Restate the listing below exactly, images excluded.

===== Given information

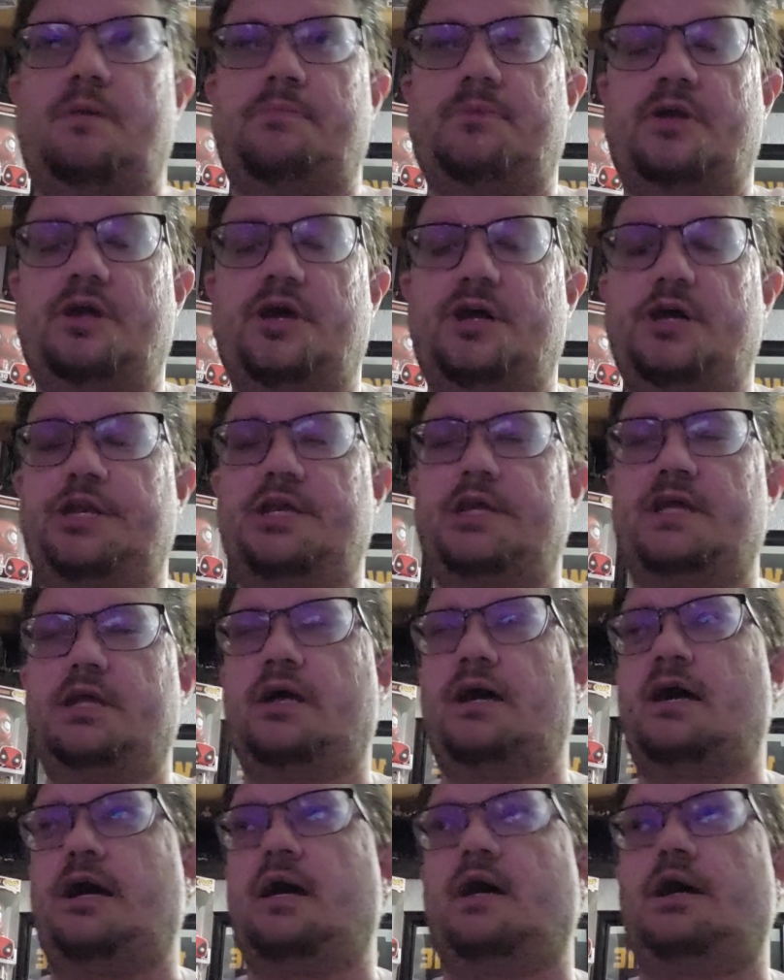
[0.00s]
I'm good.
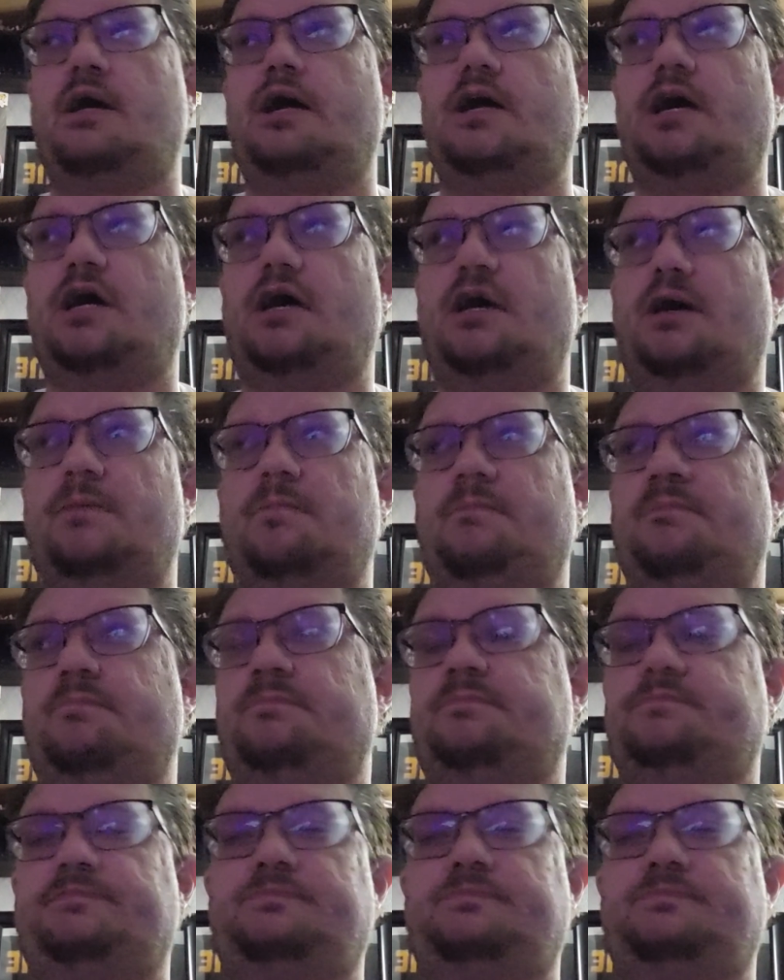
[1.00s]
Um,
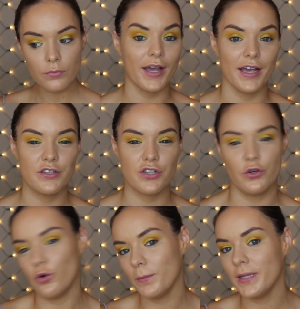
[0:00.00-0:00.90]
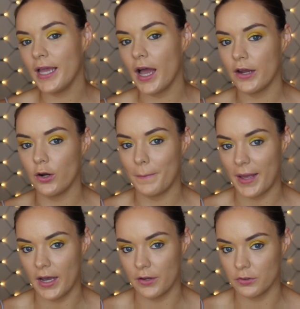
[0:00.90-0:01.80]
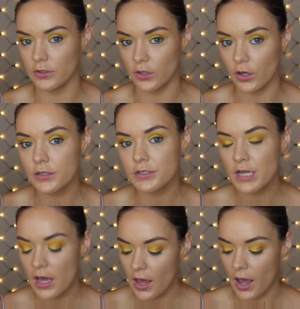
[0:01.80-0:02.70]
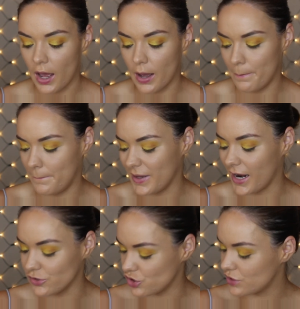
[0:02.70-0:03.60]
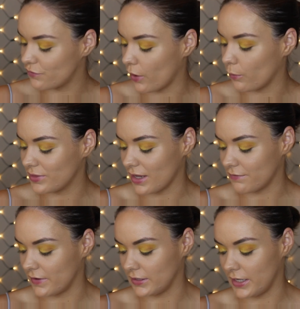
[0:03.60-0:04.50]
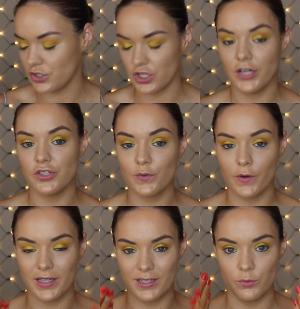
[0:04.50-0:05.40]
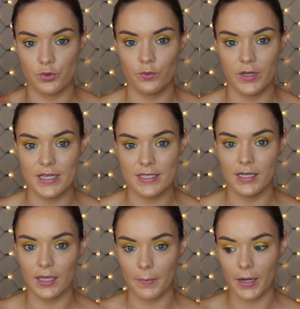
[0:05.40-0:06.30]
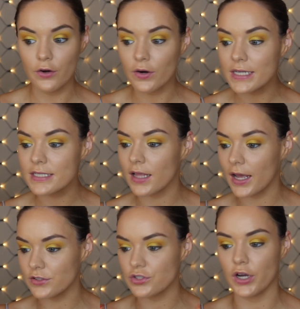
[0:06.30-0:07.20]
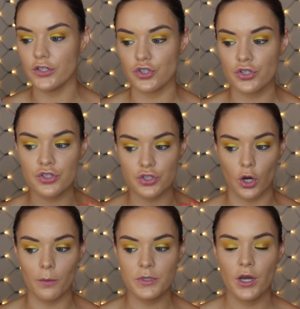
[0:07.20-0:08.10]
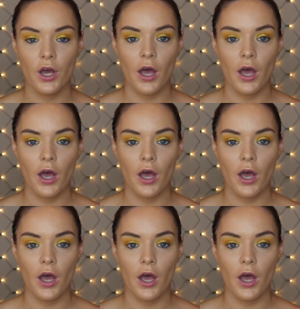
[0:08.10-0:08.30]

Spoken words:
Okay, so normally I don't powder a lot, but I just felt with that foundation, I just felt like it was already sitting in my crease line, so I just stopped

==========

▶ **Response to this exercise**
[0.00s]
I'm good.
[1.00s]
Um,
[0:00.00-0:00.90]
[0:00.90-0:01.80]
[0:01.80-0:02.70]
[0:02.70-0:03.60]
[0:03.60-0:04.50]
[0:04.50-0:05.40]
[0:05.40-0:06.30]
[0:06.30-0:07.20]
[0:07.20-0:08.10]
[0:08.10-0:08.30]

Spoken words:
Okay, so normally I don't powder a lot, but I just felt with that foundation, I just felt like it was already sitting in my crease line, so I just stopped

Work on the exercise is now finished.